▶ _MATERIAL PROVIDED_
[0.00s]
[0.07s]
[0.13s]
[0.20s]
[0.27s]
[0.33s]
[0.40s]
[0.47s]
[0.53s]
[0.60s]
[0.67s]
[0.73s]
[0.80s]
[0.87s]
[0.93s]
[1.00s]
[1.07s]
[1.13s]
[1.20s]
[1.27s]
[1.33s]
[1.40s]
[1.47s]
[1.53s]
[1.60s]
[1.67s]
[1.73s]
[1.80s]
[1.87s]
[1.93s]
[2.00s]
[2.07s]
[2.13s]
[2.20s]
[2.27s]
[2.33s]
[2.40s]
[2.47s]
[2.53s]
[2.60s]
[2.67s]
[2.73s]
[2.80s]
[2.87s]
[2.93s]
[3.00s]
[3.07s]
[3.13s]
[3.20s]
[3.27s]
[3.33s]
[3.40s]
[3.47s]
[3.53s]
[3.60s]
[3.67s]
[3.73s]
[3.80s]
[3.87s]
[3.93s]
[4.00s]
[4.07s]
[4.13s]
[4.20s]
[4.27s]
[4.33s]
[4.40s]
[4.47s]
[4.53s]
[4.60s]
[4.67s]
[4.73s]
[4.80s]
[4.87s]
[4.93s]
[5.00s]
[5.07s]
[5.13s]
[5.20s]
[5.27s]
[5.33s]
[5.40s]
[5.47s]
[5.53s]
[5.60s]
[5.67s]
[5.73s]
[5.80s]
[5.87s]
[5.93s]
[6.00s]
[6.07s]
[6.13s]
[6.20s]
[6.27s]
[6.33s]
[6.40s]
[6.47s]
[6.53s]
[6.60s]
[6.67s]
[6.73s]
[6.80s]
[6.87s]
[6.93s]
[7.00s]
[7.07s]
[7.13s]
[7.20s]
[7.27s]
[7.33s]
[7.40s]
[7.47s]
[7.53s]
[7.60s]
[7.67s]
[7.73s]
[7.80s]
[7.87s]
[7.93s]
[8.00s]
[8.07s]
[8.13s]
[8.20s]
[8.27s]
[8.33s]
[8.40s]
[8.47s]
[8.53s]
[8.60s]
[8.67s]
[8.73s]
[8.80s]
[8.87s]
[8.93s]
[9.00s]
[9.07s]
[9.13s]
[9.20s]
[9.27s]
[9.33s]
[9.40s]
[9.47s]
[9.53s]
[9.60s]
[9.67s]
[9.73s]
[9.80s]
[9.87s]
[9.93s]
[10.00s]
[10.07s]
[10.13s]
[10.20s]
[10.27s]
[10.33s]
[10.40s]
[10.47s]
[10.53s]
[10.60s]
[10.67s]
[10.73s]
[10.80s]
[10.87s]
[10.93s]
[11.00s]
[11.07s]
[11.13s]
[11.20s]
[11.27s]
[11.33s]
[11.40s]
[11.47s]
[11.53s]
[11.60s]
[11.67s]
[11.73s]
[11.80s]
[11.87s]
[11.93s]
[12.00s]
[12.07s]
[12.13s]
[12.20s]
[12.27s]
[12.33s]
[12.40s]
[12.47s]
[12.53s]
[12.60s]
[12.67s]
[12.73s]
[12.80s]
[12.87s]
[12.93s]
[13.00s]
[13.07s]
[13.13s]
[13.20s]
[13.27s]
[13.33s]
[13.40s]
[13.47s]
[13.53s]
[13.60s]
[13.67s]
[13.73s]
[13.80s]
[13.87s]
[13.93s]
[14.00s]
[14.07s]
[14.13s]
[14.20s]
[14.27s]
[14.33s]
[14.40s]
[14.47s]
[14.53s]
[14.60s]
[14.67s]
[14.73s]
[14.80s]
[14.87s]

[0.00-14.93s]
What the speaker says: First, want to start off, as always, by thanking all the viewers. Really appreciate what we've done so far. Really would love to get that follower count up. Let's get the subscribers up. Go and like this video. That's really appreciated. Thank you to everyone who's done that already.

▶ _WORK INSTRUCTION_
An unaltered transcription of all the data above is needed.

▶ _TASK ANSWER_
[0.00s]
[0.07s]
[0.13s]
[0.20s]
[0.27s]
[0.33s]
[0.40s]
[0.47s]
[0.53s]
[0.60s]
[0.67s]
[0.73s]
[0.80s]
[0.87s]
[0.93s]
[1.00s]
[1.07s]
[1.13s]
[1.20s]
[1.27s]
[1.33s]
[1.40s]
[1.47s]
[1.53s]
[1.60s]
[1.67s]
[1.73s]
[1.80s]
[1.87s]
[1.93s]
[2.00s]
[2.07s]
[2.13s]
[2.20s]
[2.27s]
[2.33s]
[2.40s]
[2.47s]
[2.53s]
[2.60s]
[2.67s]
[2.73s]
[2.80s]
[2.87s]
[2.93s]
[3.00s]
[3.07s]
[3.13s]
[3.20s]
[3.27s]
[3.33s]
[3.40s]
[3.47s]
[3.53s]
[3.60s]
[3.67s]
[3.73s]
[3.80s]
[3.87s]
[3.93s]
[4.00s]
[4.07s]
[4.13s]
[4.20s]
[4.27s]
[4.33s]
[4.40s]
[4.47s]
[4.53s]
[4.60s]
[4.67s]
[4.73s]
[4.80s]
[4.87s]
[4.93s]
[5.00s]
[5.07s]
[5.13s]
[5.20s]
[5.27s]
[5.33s]
[5.40s]
[5.47s]
[5.53s]
[5.60s]
[5.67s]
[5.73s]
[5.80s]
[5.87s]
[5.93s]
[6.00s]
[6.07s]
[6.13s]
[6.20s]
[6.27s]
[6.33s]
[6.40s]
[6.47s]
[6.53s]
[6.60s]
[6.67s]
[6.73s]
[6.80s]
[6.87s]
[6.93s]
[7.00s]
[7.07s]
[7.13s]
[7.20s]
[7.27s]
[7.33s]
[7.40s]
[7.47s]
[7.53s]
[7.60s]
[7.67s]
[7.73s]
[7.80s]
[7.87s]
[7.93s]
[8.00s]
[8.07s]
[8.13s]
[8.20s]
[8.27s]
[8.33s]
[8.40s]
[8.47s]
[8.53s]
[8.60s]
[8.67s]
[8.73s]
[8.80s]
[8.87s]
[8.93s]
[9.00s]
[9.07s]
[9.13s]
[9.20s]
[9.27s]
[9.33s]
[9.40s]
[9.47s]
[9.53s]
[9.60s]
[9.67s]
[9.73s]
[9.80s]
[9.87s]
[9.93s]
[10.00s]
[10.07s]
[10.13s]
[10.20s]
[10.27s]
[10.33s]
[10.40s]
[10.47s]
[10.53s]
[10.60s]
[10.67s]
[10.73s]
[10.80s]
[10.87s]
[10.93s]
[11.00s]
[11.07s]
[11.13s]
[11.20s]
[11.27s]
[11.33s]
[11.40s]
[11.47s]
[11.53s]
[11.60s]
[11.67s]
[11.73s]
[11.80s]
[11.87s]
[11.93s]
[12.00s]
[12.07s]
[12.13s]
[12.20s]
[12.27s]
[12.33s]
[12.40s]
[12.47s]
[12.53s]
[12.60s]
[12.67s]
[12.73s]
[12.80s]
[12.87s]
[12.93s]
[13.00s]
[13.07s]
[13.13s]
[13.20s]
[13.27s]
[13.33s]
[13.40s]
[13.47s]
[13.53s]
[13.60s]
[13.67s]
[13.73s]
[13.80s]
[13.87s]
[13.93s]
[14.00s]
[14.07s]
[14.13s]
[14.20s]
[14.27s]
[14.33s]
[14.40s]
[14.47s]
[14.53s]
[14.60s]
[14.67s]
[14.73s]
[14.80s]
[14.87s]

[0.00-14.93s]
What the speaker says: First, want to start off, as always, by thanking all the viewers. Really appreciate what we've done so far. Really would love to get that follower count up. Let's get the subscribers up. Go and like this video. That's really appreciated. Thank you to everyone who's done that already.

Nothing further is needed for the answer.